## To do
Give the data again exactly, from its opening line through the line in which "[00:00:10.00 to 00:00:11.00]" appears.
*** Opening of Provided information ***
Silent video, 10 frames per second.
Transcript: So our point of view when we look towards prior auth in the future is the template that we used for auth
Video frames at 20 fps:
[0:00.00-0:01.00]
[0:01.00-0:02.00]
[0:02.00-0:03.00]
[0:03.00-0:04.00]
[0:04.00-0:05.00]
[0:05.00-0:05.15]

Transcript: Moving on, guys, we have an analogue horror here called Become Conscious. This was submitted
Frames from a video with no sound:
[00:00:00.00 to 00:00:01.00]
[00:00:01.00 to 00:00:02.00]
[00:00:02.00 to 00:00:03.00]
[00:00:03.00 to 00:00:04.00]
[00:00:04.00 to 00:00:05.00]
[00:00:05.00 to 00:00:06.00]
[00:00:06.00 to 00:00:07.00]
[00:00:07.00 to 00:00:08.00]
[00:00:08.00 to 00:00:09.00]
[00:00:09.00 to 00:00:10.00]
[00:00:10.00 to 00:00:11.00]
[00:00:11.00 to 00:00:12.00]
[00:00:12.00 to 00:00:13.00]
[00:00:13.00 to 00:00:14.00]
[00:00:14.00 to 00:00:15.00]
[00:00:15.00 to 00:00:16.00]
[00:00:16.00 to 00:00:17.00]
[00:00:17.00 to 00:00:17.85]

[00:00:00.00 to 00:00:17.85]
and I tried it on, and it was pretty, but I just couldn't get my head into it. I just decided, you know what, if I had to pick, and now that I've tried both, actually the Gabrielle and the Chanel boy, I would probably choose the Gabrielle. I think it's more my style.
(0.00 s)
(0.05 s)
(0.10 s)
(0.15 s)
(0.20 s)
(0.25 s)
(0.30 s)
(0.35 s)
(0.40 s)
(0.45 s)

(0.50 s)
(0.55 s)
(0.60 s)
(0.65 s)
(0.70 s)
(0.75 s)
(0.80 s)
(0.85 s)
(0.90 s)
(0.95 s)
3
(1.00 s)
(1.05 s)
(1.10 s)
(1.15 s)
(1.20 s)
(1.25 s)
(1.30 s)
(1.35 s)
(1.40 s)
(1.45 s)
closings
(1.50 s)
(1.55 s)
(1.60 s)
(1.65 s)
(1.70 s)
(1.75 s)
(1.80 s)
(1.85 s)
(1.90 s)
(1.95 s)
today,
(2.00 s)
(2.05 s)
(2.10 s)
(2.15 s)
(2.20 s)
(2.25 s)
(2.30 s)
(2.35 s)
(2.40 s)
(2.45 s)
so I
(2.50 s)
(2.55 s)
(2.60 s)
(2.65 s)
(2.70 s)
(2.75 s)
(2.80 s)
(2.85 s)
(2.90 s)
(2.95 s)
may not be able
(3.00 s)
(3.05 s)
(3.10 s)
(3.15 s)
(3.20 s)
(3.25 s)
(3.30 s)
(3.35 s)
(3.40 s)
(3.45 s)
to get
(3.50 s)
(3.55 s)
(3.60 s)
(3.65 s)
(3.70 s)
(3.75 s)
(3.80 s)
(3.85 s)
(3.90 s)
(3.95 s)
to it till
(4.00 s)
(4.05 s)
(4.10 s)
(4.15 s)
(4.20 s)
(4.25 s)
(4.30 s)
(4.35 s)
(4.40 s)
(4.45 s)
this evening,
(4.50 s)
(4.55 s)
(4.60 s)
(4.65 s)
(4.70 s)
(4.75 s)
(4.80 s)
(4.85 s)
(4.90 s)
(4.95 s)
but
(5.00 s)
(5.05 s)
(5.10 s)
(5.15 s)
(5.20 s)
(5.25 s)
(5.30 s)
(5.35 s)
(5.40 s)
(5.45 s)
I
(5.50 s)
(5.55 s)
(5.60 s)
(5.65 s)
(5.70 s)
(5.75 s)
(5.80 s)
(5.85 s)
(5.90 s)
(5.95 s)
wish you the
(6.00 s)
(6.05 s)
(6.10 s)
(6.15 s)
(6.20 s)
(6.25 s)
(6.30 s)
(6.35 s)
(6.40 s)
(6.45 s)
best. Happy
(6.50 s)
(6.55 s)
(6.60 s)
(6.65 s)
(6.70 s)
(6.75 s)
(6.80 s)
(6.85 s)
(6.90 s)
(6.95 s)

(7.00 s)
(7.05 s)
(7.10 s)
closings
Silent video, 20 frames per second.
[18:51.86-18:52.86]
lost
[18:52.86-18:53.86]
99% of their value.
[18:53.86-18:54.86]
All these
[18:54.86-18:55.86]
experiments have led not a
*** Close of Provided information ***
## Exercise response
Silent video, 10 frames per second.
Transcript: So our point of view when we look towards prior auth in the future is the template that we used for auth
Video frames at 20 fps:
[0:00.00-0:01.00]
[0:01.00-0:02.00]
[0:02.00-0:03.00]
[0:03.00-0:04.00]
[0:04.00-0:05.00]
[0:05.00-0:05.15]

Transcript: Moving on, guys, we have an analogue horror here called Become Conscious. This was submitted
Frames from a video with no sound:
[00:00:00.00 to 00:00:01.00]
[00:00:01.00 to 00:00:02.00]
[00:00:02.00 to 00:00:03.00]
[00:00:03.00 to 00:00:04.00]
[00:00:04.00 to 00:00:05.00]
[00:00:05.00 to 00:00:06.00]
[00:00:06.00 to 00:00:07.00]
[00:00:07.00 to 00:00:08.00]
[00:00:08.00 to 00:00:09.00]
[00:00:09.00 to 00:00:10.00]
[00:00:10.00 to 00:00:11.00]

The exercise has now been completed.